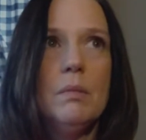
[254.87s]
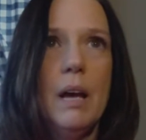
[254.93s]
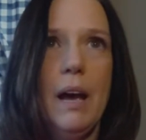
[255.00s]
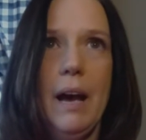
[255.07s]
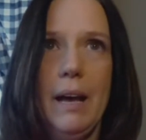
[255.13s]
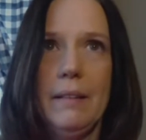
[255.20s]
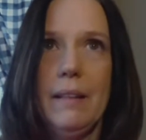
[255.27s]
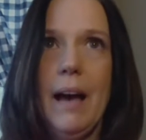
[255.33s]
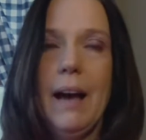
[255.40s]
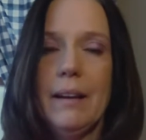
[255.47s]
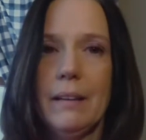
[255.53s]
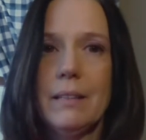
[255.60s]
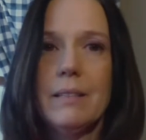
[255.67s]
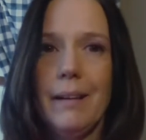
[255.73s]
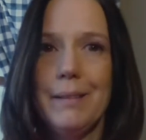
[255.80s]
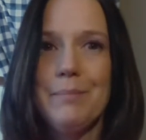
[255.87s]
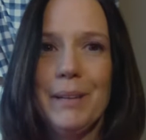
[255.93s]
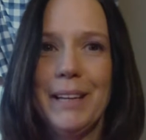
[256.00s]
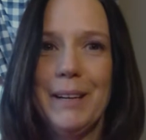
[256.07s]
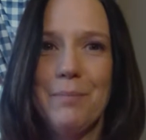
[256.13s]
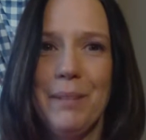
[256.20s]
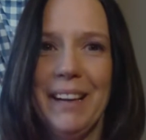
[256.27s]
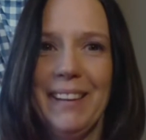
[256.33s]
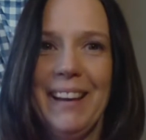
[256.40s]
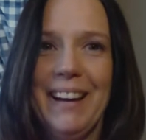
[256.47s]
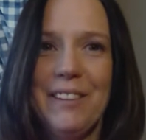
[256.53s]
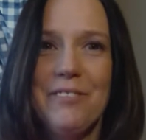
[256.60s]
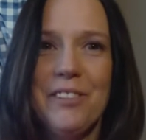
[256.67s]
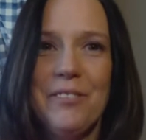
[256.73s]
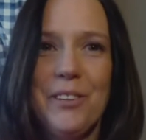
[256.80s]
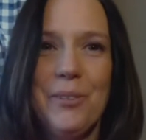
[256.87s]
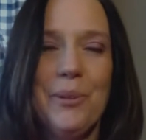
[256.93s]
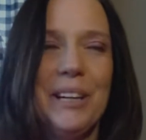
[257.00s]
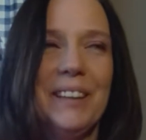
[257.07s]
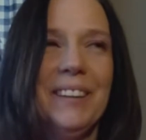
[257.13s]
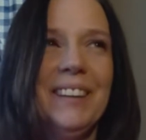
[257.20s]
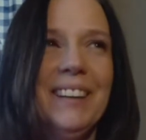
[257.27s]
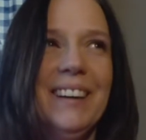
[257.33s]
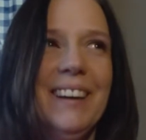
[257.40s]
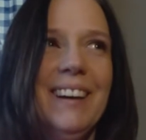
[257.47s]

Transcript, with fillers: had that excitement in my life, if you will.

▶ REQUIRED ACTION
The answer should be the records above, unchanged, with the pictures omitted.

▶ ANSWER SECTION
[254.87s]
[254.93s]
[255.00s]
[255.07s]
[255.13s]
[255.20s]
[255.27s]
[255.33s]
[255.40s]
[255.47s]
[255.53s]
[255.60s]
[255.67s]
[255.73s]
[255.80s]
[255.87s]
[255.93s]
[256.00s]
[256.07s]
[256.13s]
[256.20s]
[256.27s]
[256.33s]
[256.40s]
[256.47s]
[256.53s]
[256.60s]
[256.67s]
[256.73s]
[256.80s]
[256.87s]
[256.93s]
[257.00s]
[257.07s]
[257.13s]
[257.20s]
[257.27s]
[257.33s]
[257.40s]
[257.47s]

Transcript, with fillers: had that excitement in my life, if you will.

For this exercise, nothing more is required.